An example of a valid name is BigQueryStatisticsJobFacet and its key bigQuery_statistics.

Standard Facets

Run Facets

  • nominalTime: Captures the time this run is scheduled for. This is a typical usage for time based scheduled job. The job has a nominal schedule time that will be different from the actual time it is running at.

  • parent: Captures the parent job and Run when the run was spawn from a parent run. For example in the case of Airflow, there's a run for the DAG that then spawns runs for individual tasks that would refer to the parent run as the DAG run. Similarly when a SparkOperator starts a Spark job, this creates a separate run that refers to the task run as its parent.

  • errorMessage: Captures potential error message, programming language - and optionally stack trace - with which the run failed.

Job Facets

  • sourceCodeLocation: Captures the source code location and version (e.g., the git sha) of the job.

  • sourceCode: Captures the language (e.g., Python) and actual source code of the job.

  • sql: Capture the SQL query if this job is a SQL query.

  • ownership: Captures the owners of the job.

Dataset Facets

  • schema: Captures the schema of the dataset.

  • dataSource: Captures the database instance containing this dataset (e.g., Database schema, Object store bucket, etc.)

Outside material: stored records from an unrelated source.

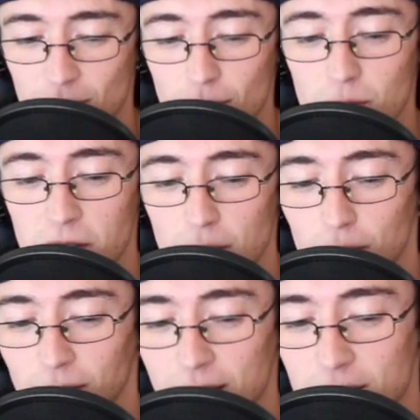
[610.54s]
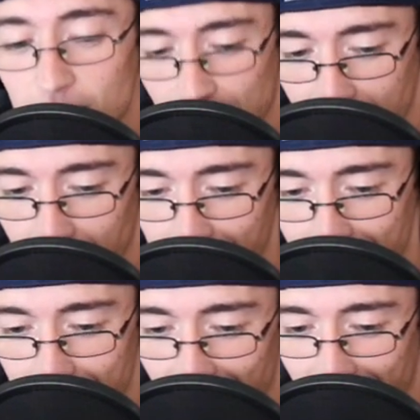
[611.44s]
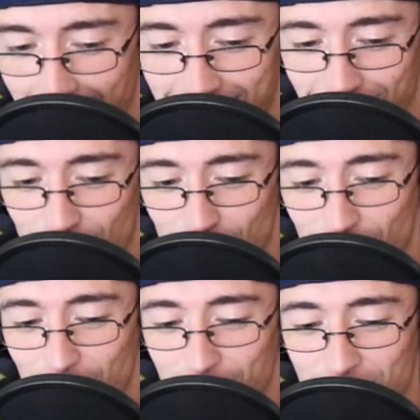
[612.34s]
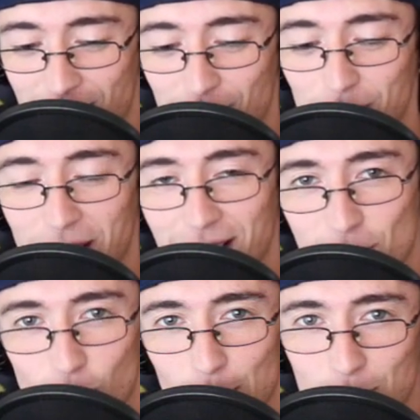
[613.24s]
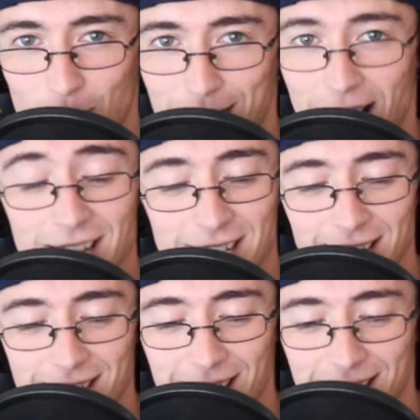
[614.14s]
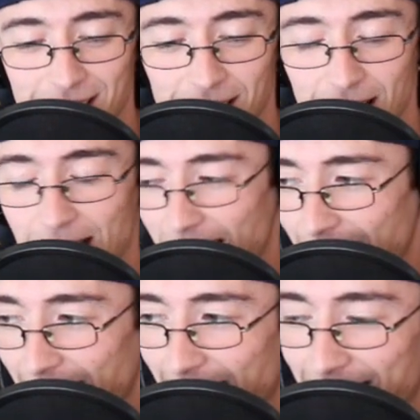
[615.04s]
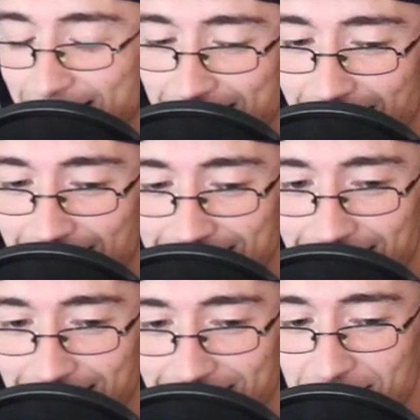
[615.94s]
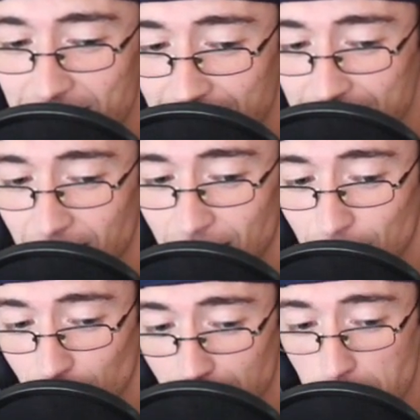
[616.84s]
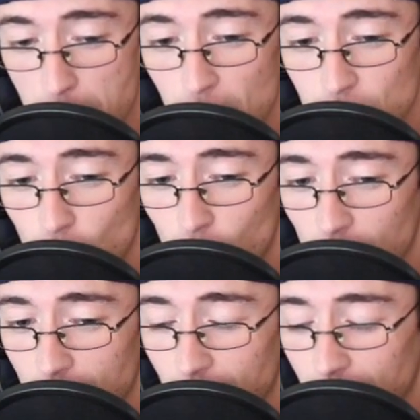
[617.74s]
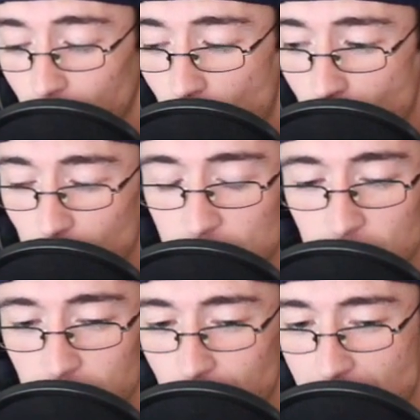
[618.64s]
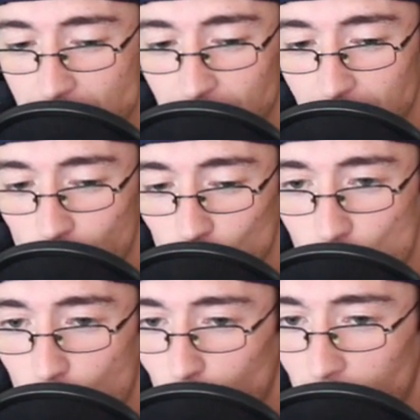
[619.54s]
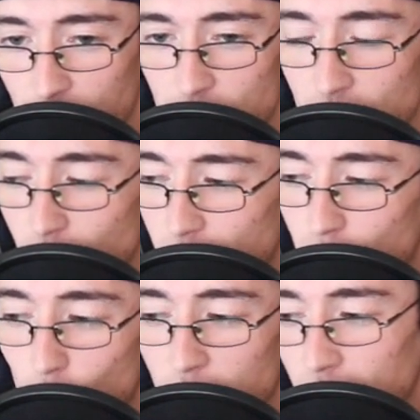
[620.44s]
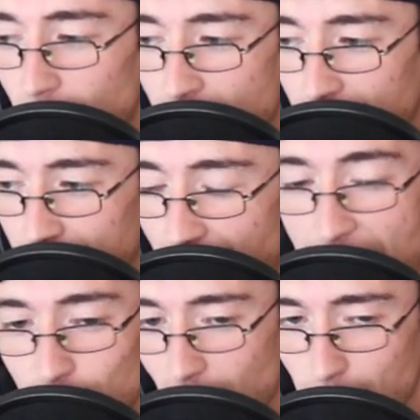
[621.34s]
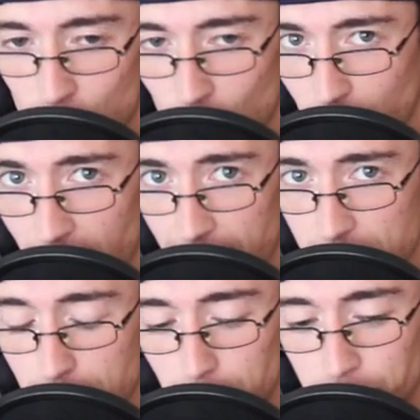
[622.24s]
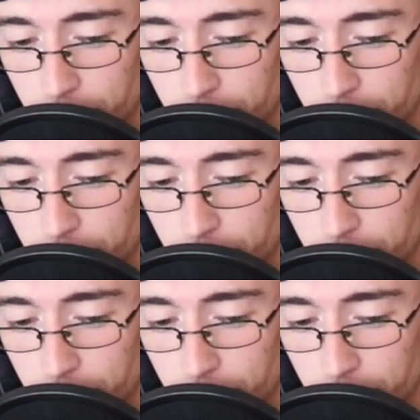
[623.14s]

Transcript: to the early 60s. And all of those 7 meetings were between 1960 and 1963. So obviously you guys can leave your score predictions. You can tweet at RamsShowcase,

  • lifecycleStateChange: Captures the lifecycle states of the dataset (e.g., alter, create, drop, overwrite, rename, truncate).

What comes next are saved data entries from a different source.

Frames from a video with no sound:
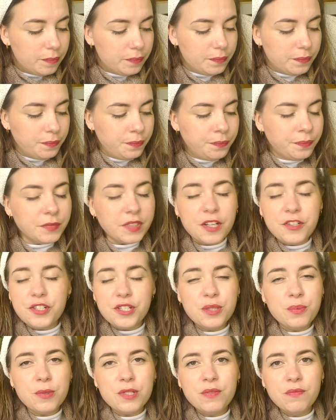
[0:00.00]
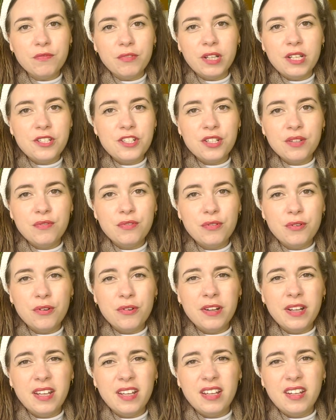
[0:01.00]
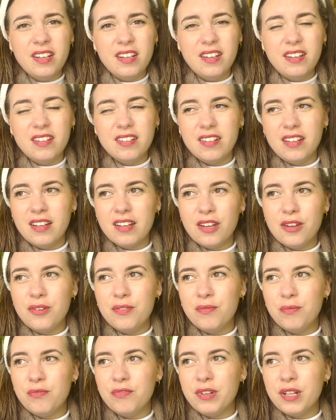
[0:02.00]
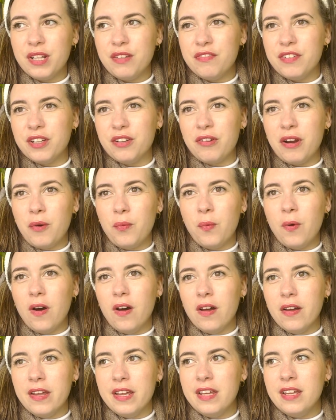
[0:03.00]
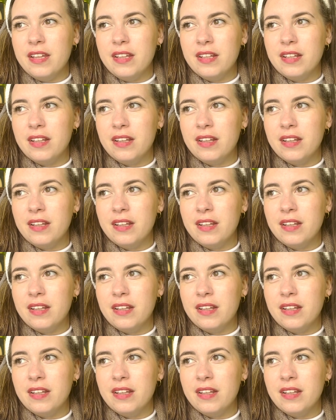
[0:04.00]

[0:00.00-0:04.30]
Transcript: I just wasn't reaching for it, and I couldn't really figure out why.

  • version: Captures the dataset version when versioning is defined by database (e.g., Iceberg snapshot ID).

  • columnLineage: Captures the column-level lineage.

  • ownership: Captures the owners of the dataset.

Input Dataset Facets

  • dataQualityMetrics: Captures dataset-level and column-level data quality metrics when scanning a dataset whith a DataQuality library (row count, byte size, null count, distinct count, average, min, max, quantiles).

  • dataQualityAssertions: Captures the result of running data tests on a dataset or its columns.

Output Dataset Facets

  • outputStatistics: Captures the size of the output written to a dataset (row count and byte size).